Doumak has also introduced Campfire S’mores Kits. The 16.3-ounce kits have a suggested retail of $4.99 and contain Campfire Regular Marshmallows, premium chocolate and traditional honey graham crackers. According to the manufacturer, each kit makes 12 s’mores and is perfect for camping, backyard barbecues, the beach and the microwave. For more information, contact Don Muff, vice president, sales and marketing at: email@example.com.
Something to chew on
Nice things come in small packages, so Natural Vines, the premium gourmet soft licorice created for the licorice connoisseur by American Licorice Co., has introduced a 3-ounce bag of bite-size twists.
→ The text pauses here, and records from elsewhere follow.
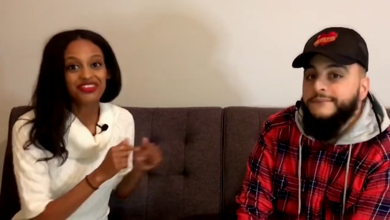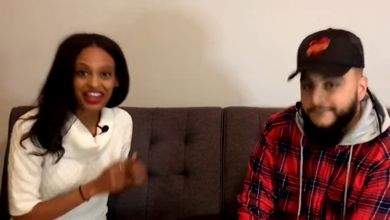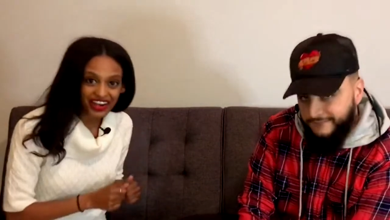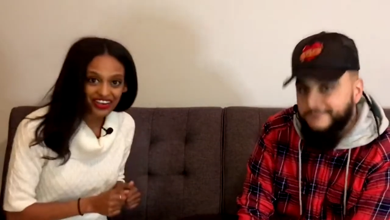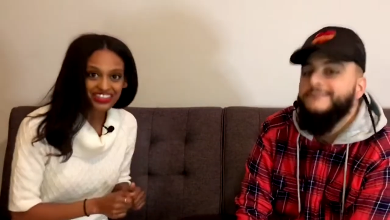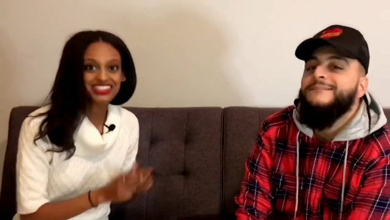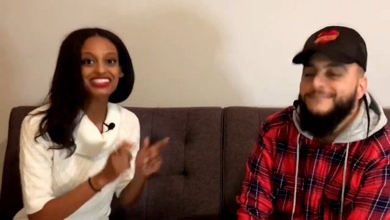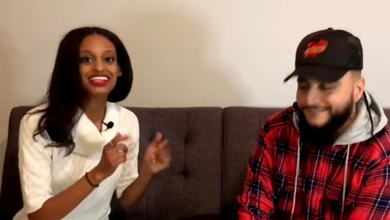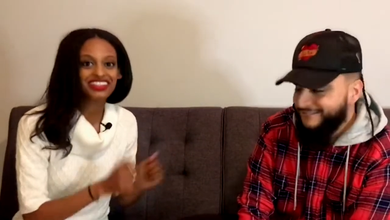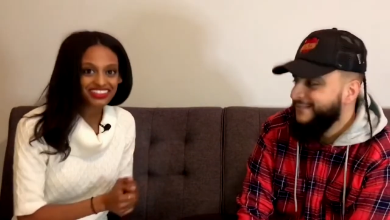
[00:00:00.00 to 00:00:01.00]
Speaker 1: out.
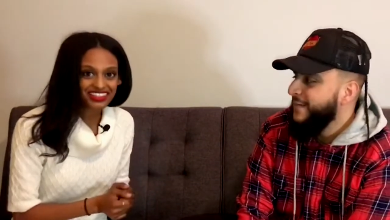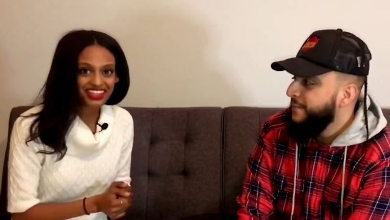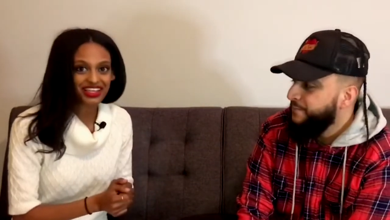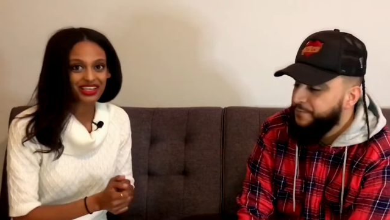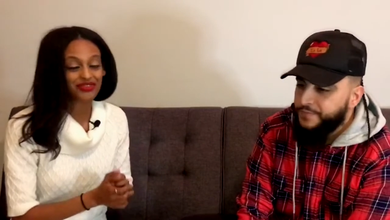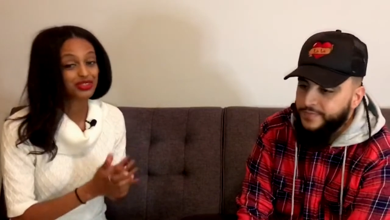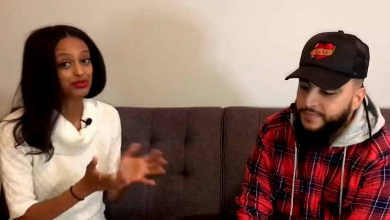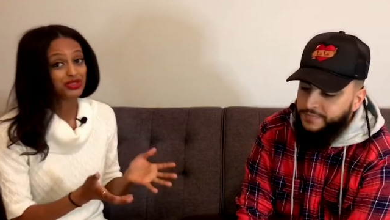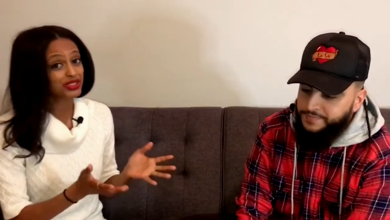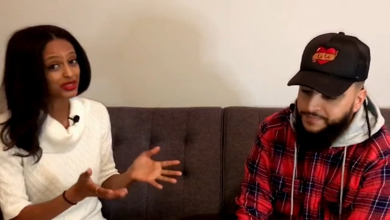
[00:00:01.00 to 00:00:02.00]
He's killing the game. His
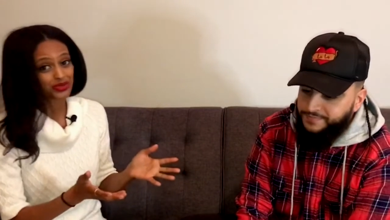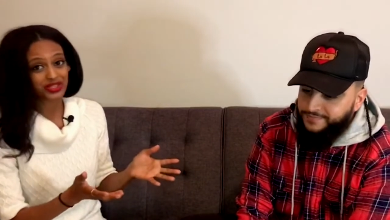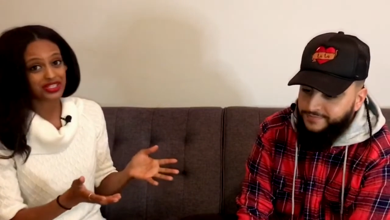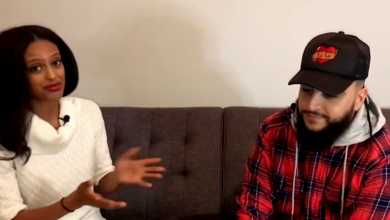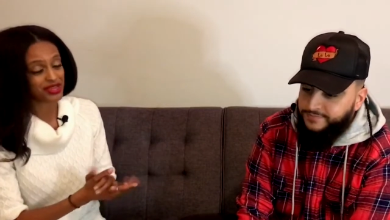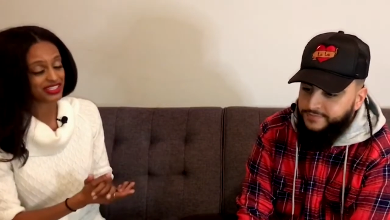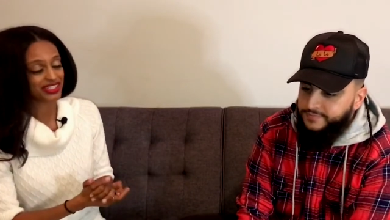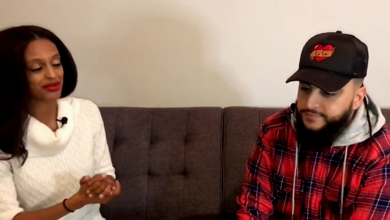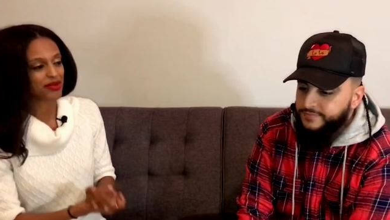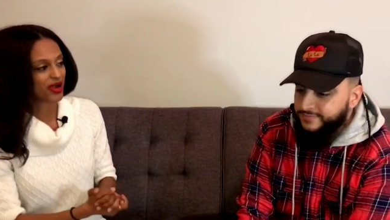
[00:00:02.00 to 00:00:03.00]
music is really
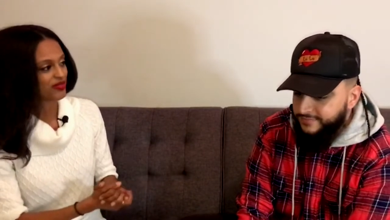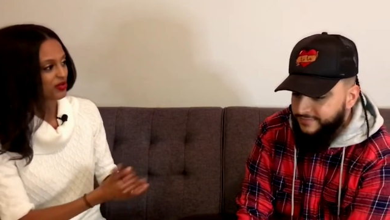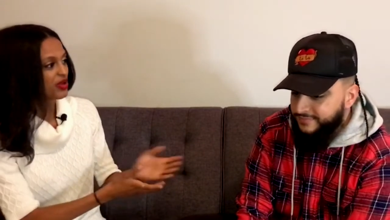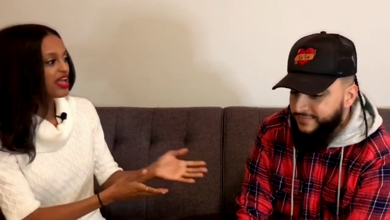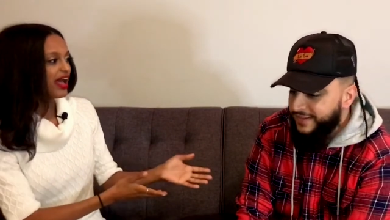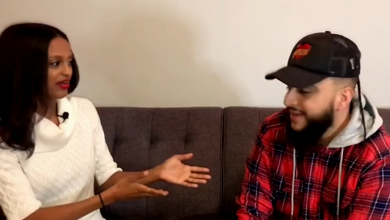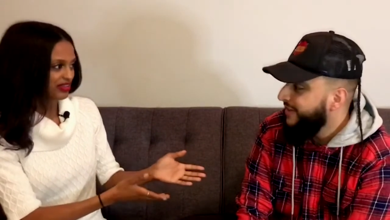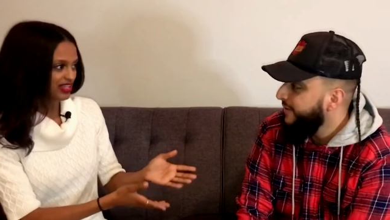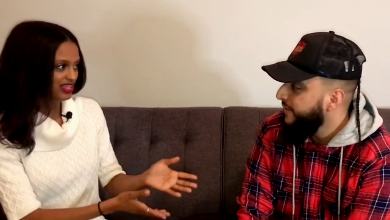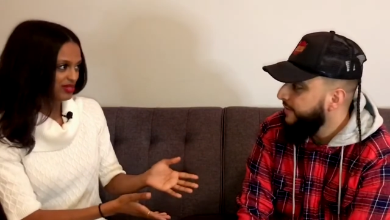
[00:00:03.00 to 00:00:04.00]
amazing and powerful. Thank How
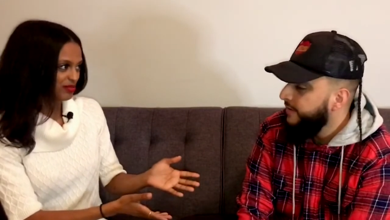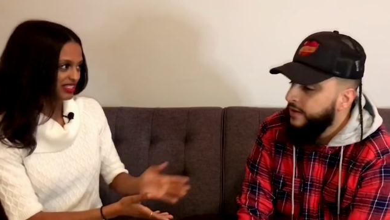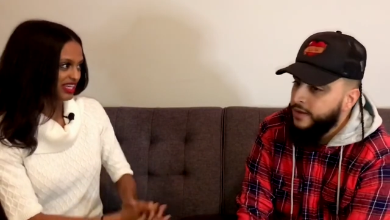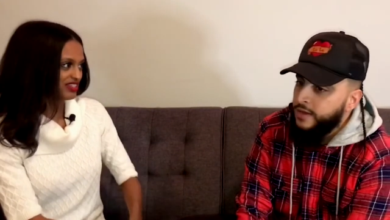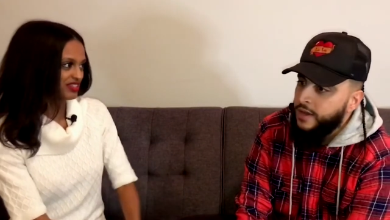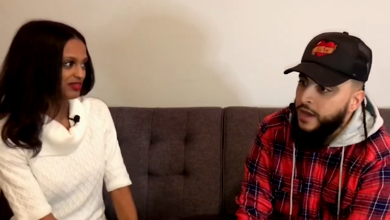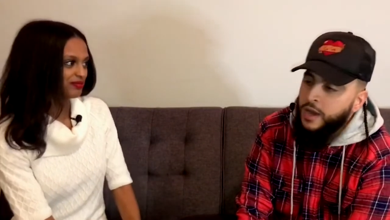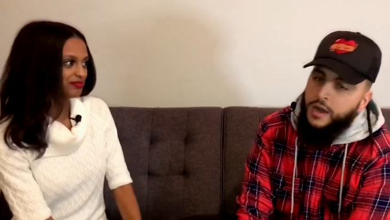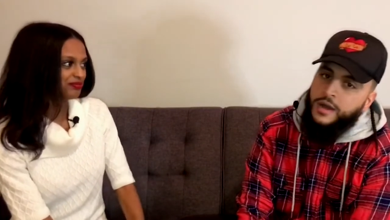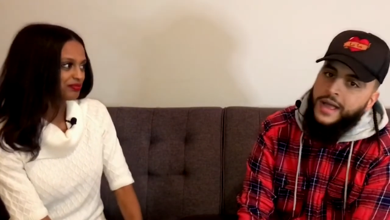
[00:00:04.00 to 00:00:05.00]
can you. they keep in touch?
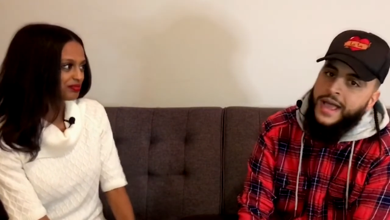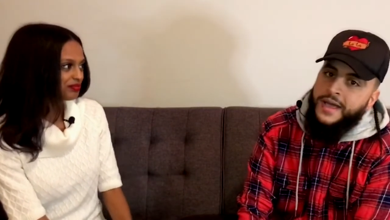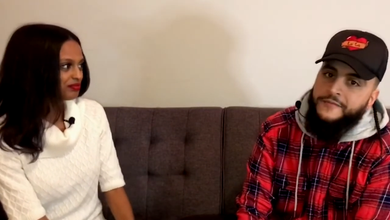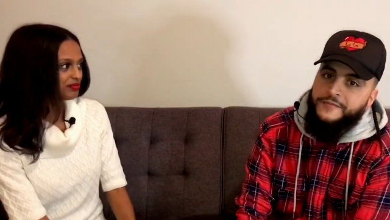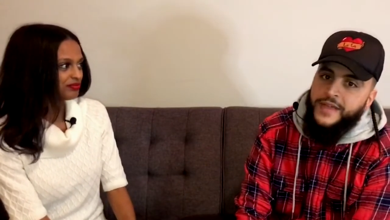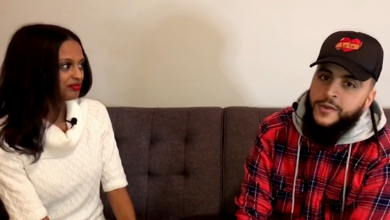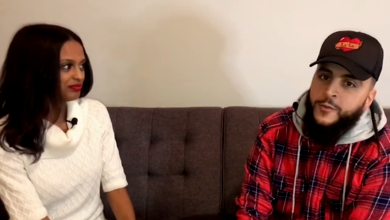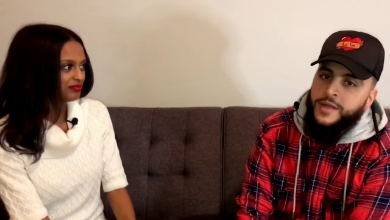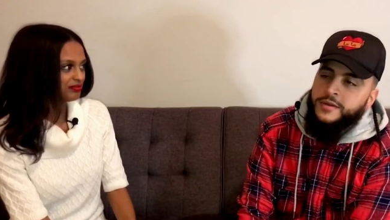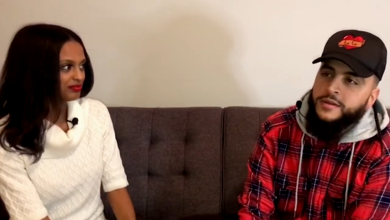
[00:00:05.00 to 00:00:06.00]
Speaker 2: Uh, at
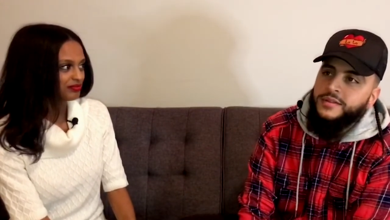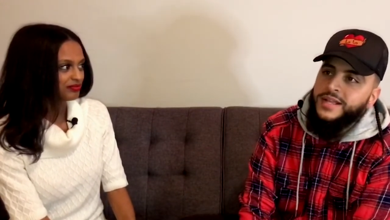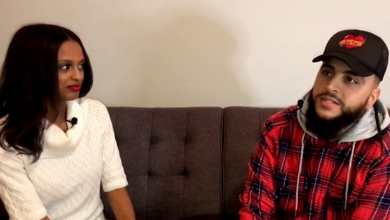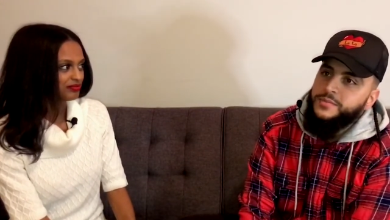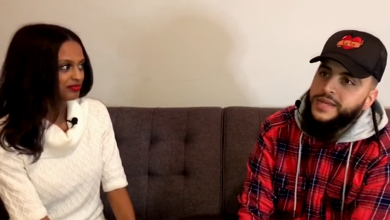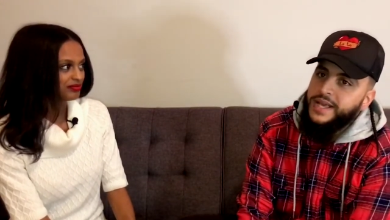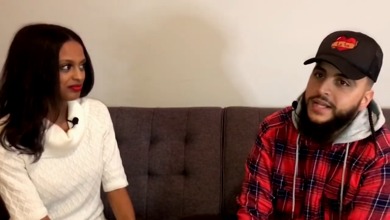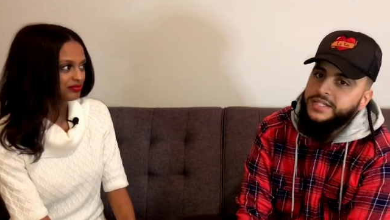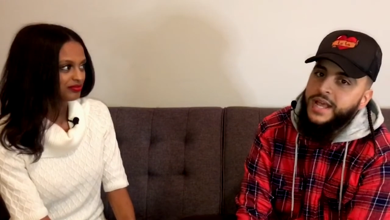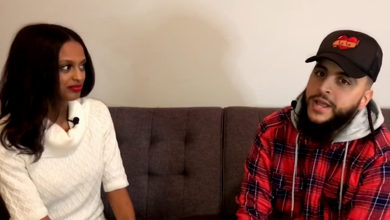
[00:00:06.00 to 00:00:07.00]
Phayweather. That's P
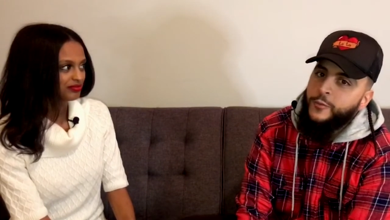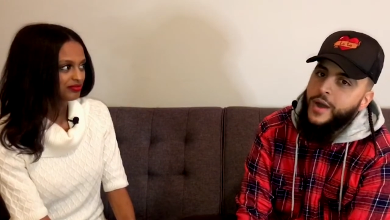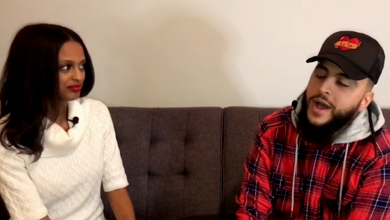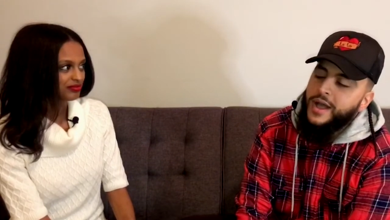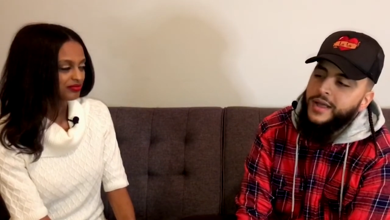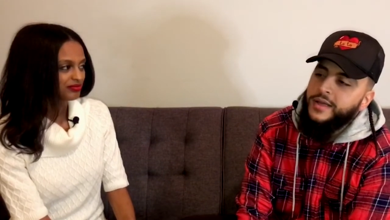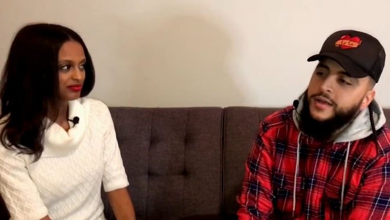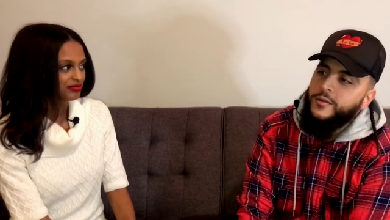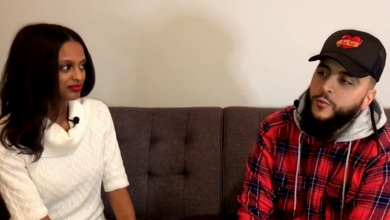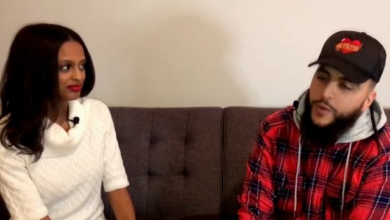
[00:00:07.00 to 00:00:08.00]
H A Y
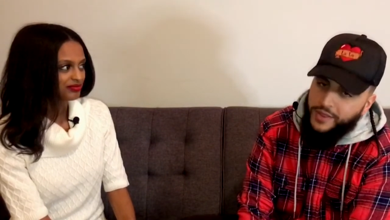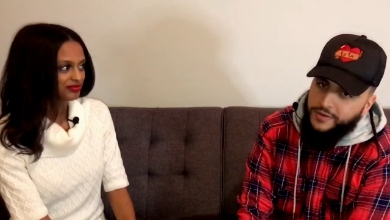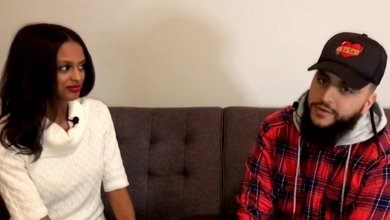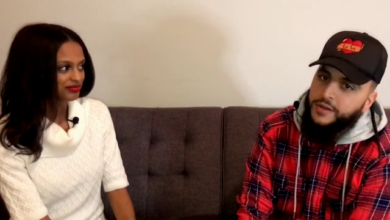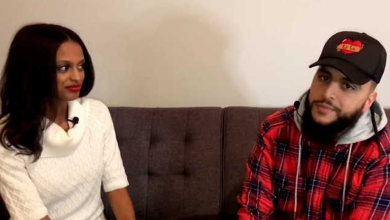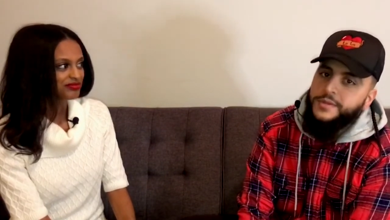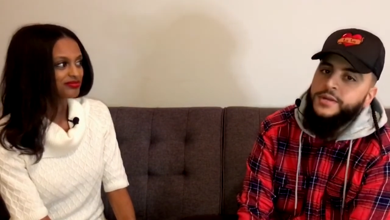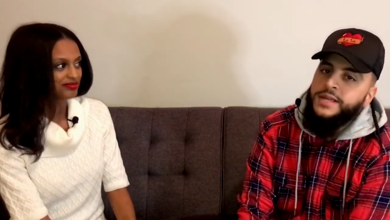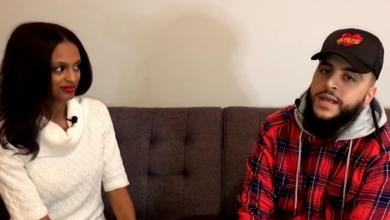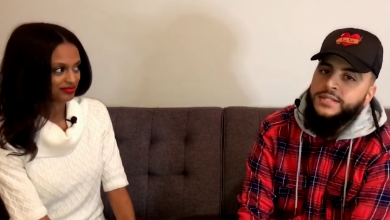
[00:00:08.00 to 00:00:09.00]
Weather. W
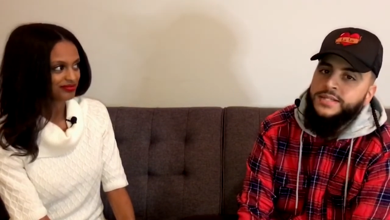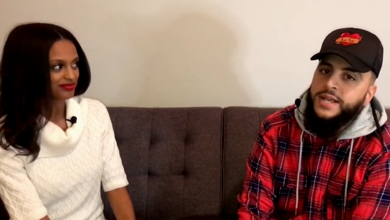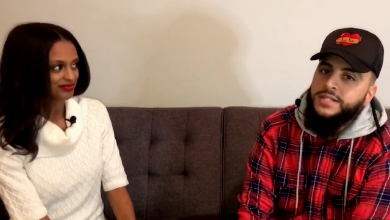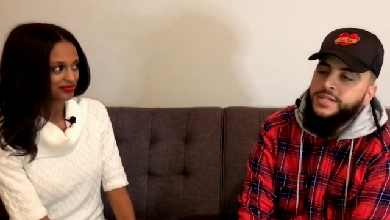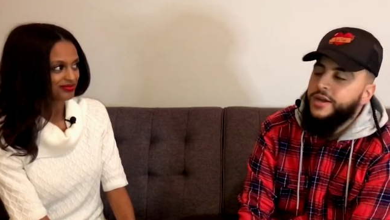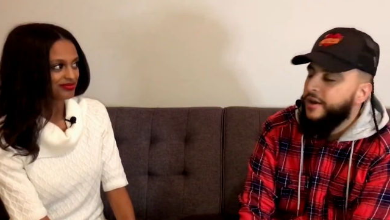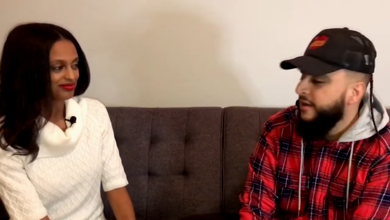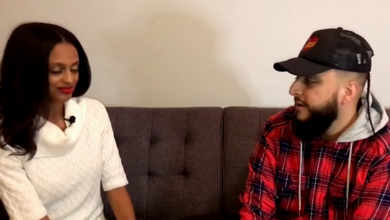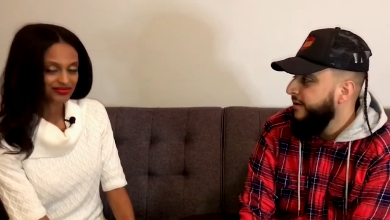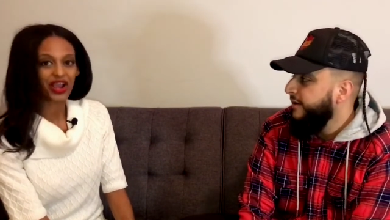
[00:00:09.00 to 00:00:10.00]
E A T H E R.
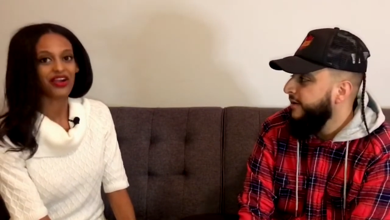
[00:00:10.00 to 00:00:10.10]
Speaker 1: All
Natural Vines licorice, available in black and strawberry, is made from all-natural ingredients and contains no artificial flavors or preservatives. The 3-ounce bags have a suggested retail price of $1.59 – $1.79.
“This new smaller-sized bag is perfect to grab-and-go when you want a treat you can feel good about,” says Mercedes Davidson, brand manager, Natural Vines, for the Bend, Ore.-based American Licorice Co. “While our large 8-ounce bag is a great seller, we expect the new size to be a hit for those licorice-craving moments.”